After their passing the Indian retraced their trail to the water's edge. In the red glare of the encircling fires he saw what he at first thought was some dead and dethroned king beaver on the shore. A huge carcass lay half in, half out, of the lake. Approaching it, he saw the wasted body of a giant seal. There could never be two seals of that marvellous size. His intuition now grasped the meaning of the omen of the beckoning flame that had called him from the far coasts of Point Grey. He stooped above his dead conqueror and found, embedded in its decaying flesh, the elk-bone spear of his forefathers, and, trailing away at the water's rim, was a long, flexible, cedar-fibre rope.

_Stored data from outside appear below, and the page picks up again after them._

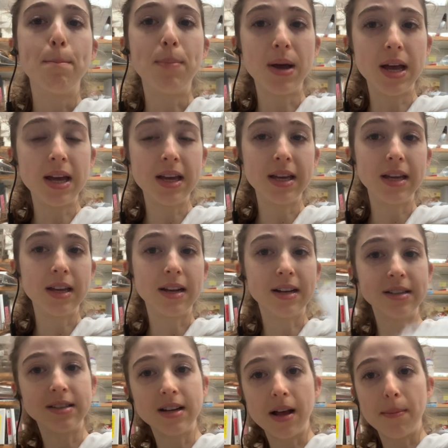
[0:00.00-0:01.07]
But it
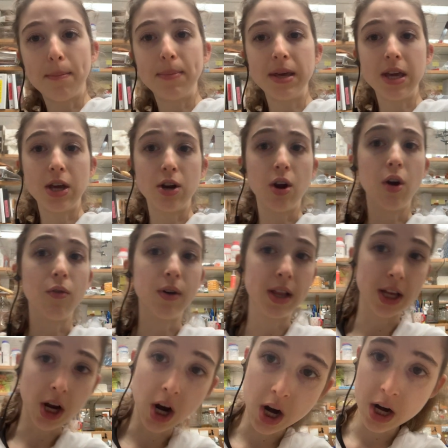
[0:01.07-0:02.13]
ended up being
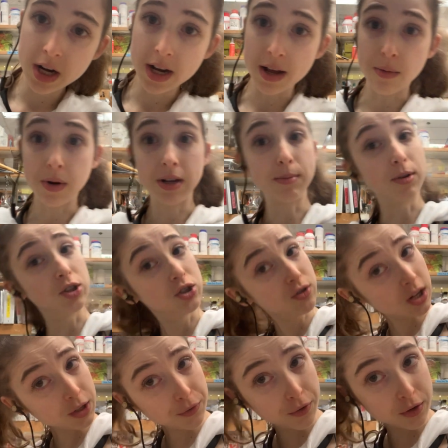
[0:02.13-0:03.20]
really hard and one of the most
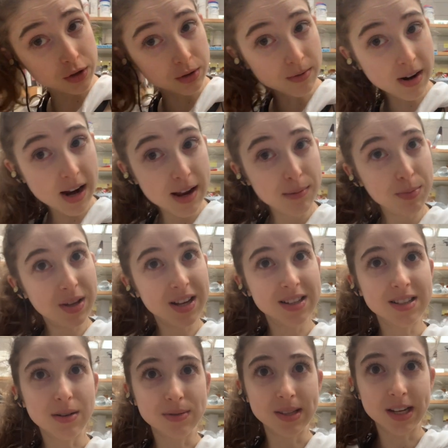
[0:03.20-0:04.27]
stressful to write
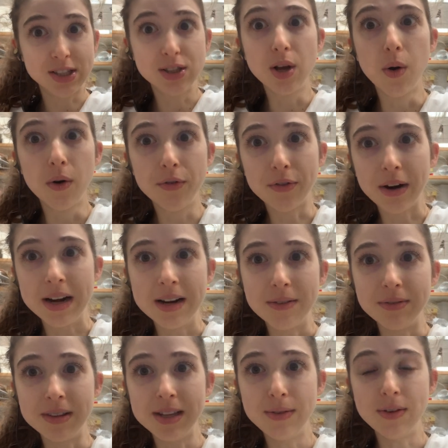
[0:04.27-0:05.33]
because I was like so afraid
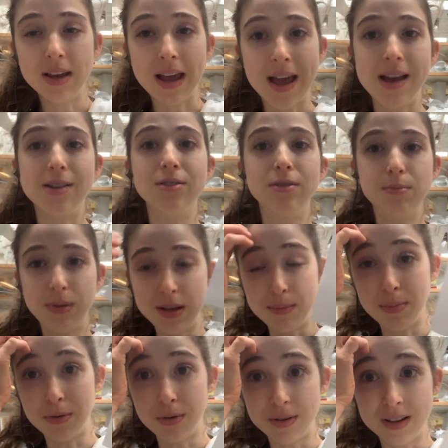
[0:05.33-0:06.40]
of leaving out
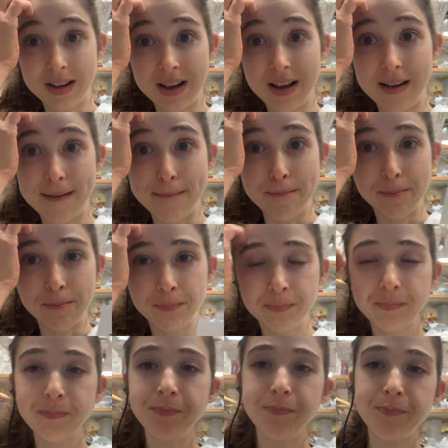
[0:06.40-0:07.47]
people um,
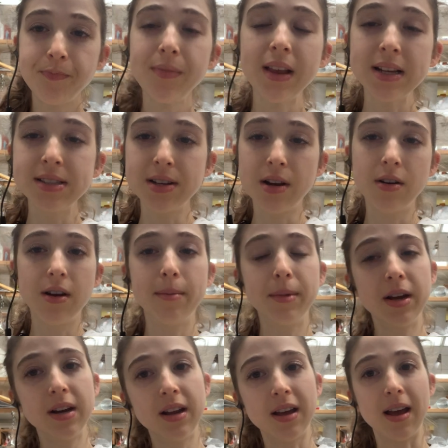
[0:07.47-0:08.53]
so I'm
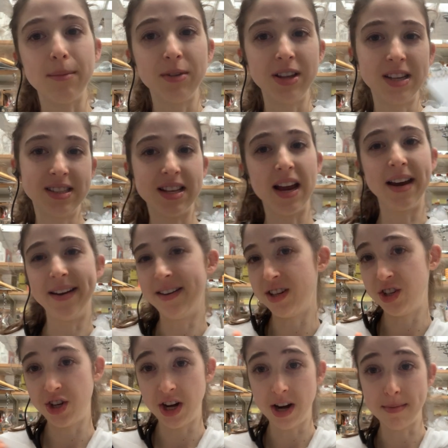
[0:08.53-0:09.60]
gonna, I'm really excited
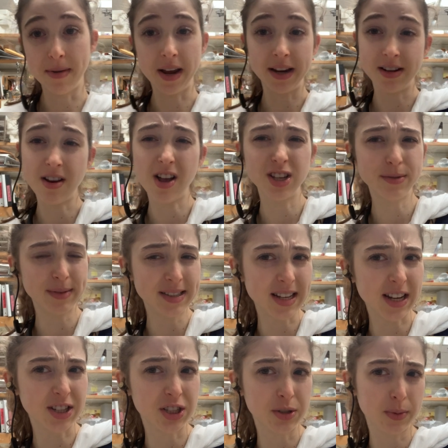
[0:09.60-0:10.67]
to share my acknowledgement
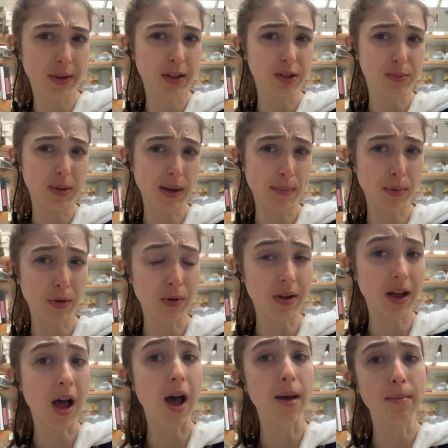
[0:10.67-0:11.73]
sections with those
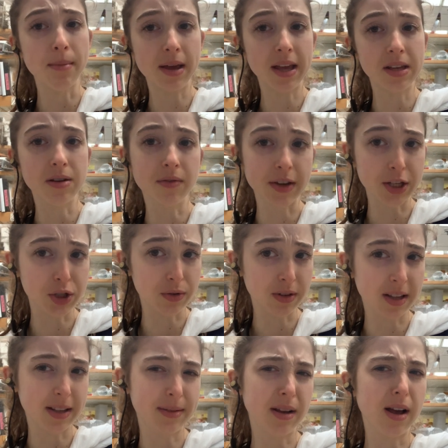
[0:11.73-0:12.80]
people um,
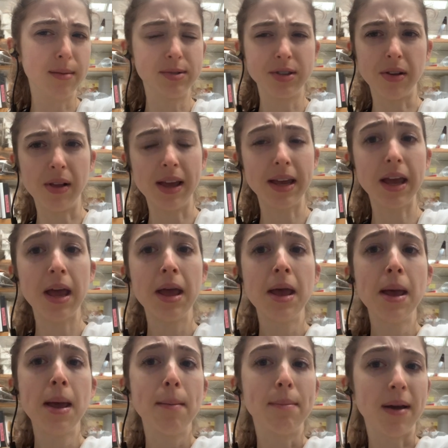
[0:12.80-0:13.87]
individually. Um, so like
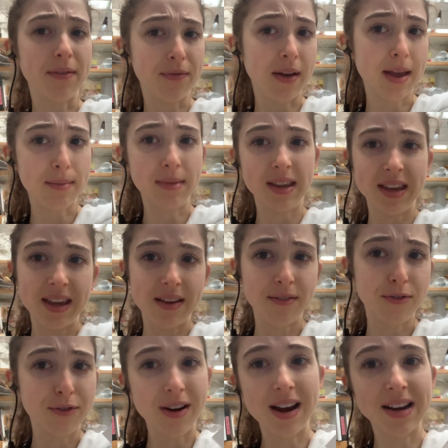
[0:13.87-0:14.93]
my family
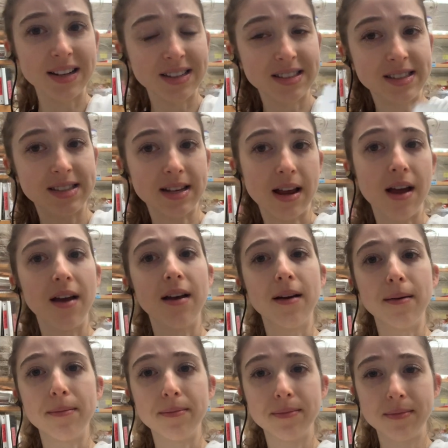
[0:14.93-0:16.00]
and friends,
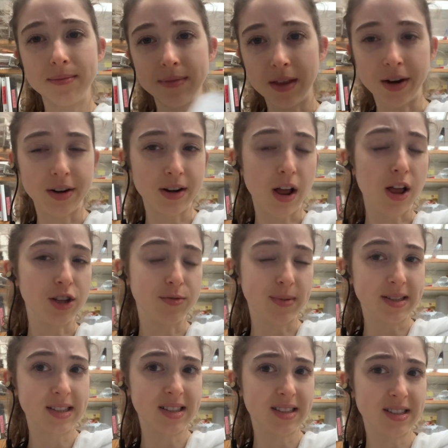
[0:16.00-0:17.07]
um, their
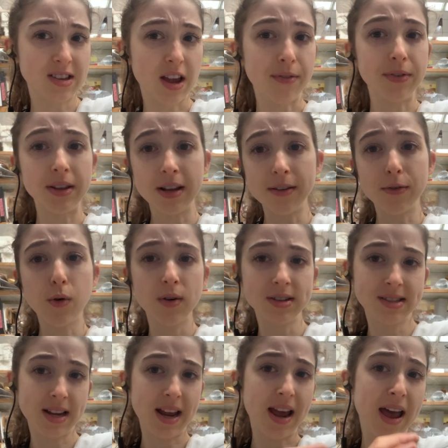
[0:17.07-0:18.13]
acknowledgements and stuff. And then of
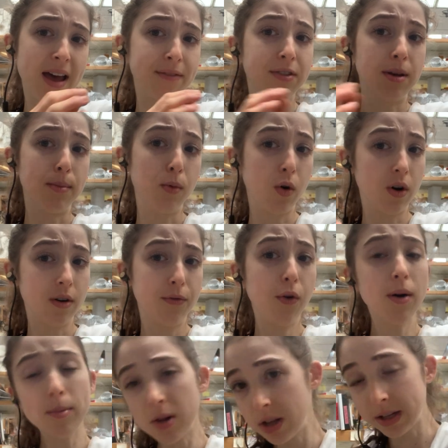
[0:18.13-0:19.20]
course I have the more
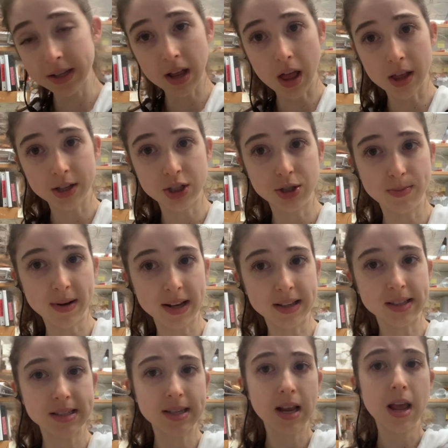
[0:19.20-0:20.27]
formal
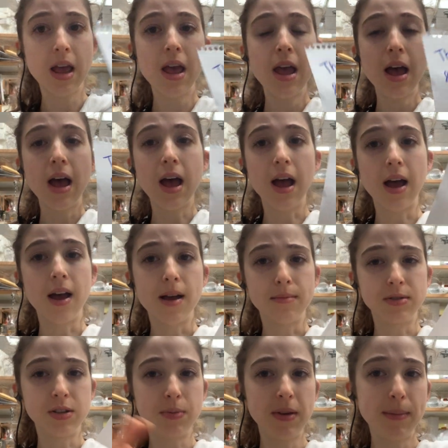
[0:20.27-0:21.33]
acknowledgements
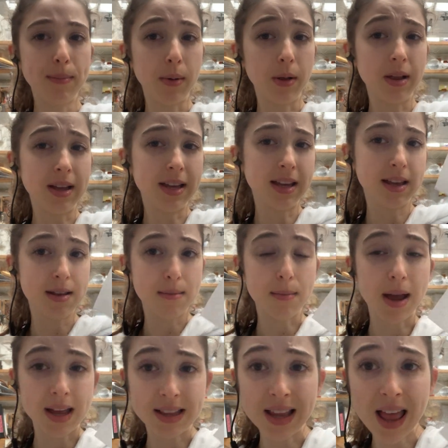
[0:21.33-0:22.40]
um, to people in
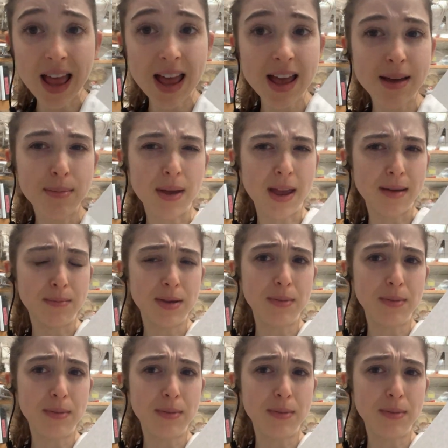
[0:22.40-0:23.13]
my lab and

As he extracted this treasured heirloom he felt the "power," that men of magic possess, creep up his sinewy arms. It entered his heart, his blood, his brain. For a long time he sat and chanted songs that only great medicine-men may sing, and, as the hours drifted by, the heat of the forest fires subsided, the flames diminished into smouldering blackness. At daybreak the forest fire was dead, but its beckoning fingers had served their purpose. The magic elk-bone spear had come back to its own.
Until the day of his death the first Capilano searched for the unknown river up which the seal travelled from False Creek to Deer Lake; but its channel is a secret that even Indian eyes have not seen.
But although those of the Squamish tribe tell and believe that the river still sings through its hidden trail that leads from Deer Lake to the sea, its course is as unknown, its channel is as hopelessly lost as the brave little army of beavers that a century ago marshalled their forces and travelled up into the great lone north.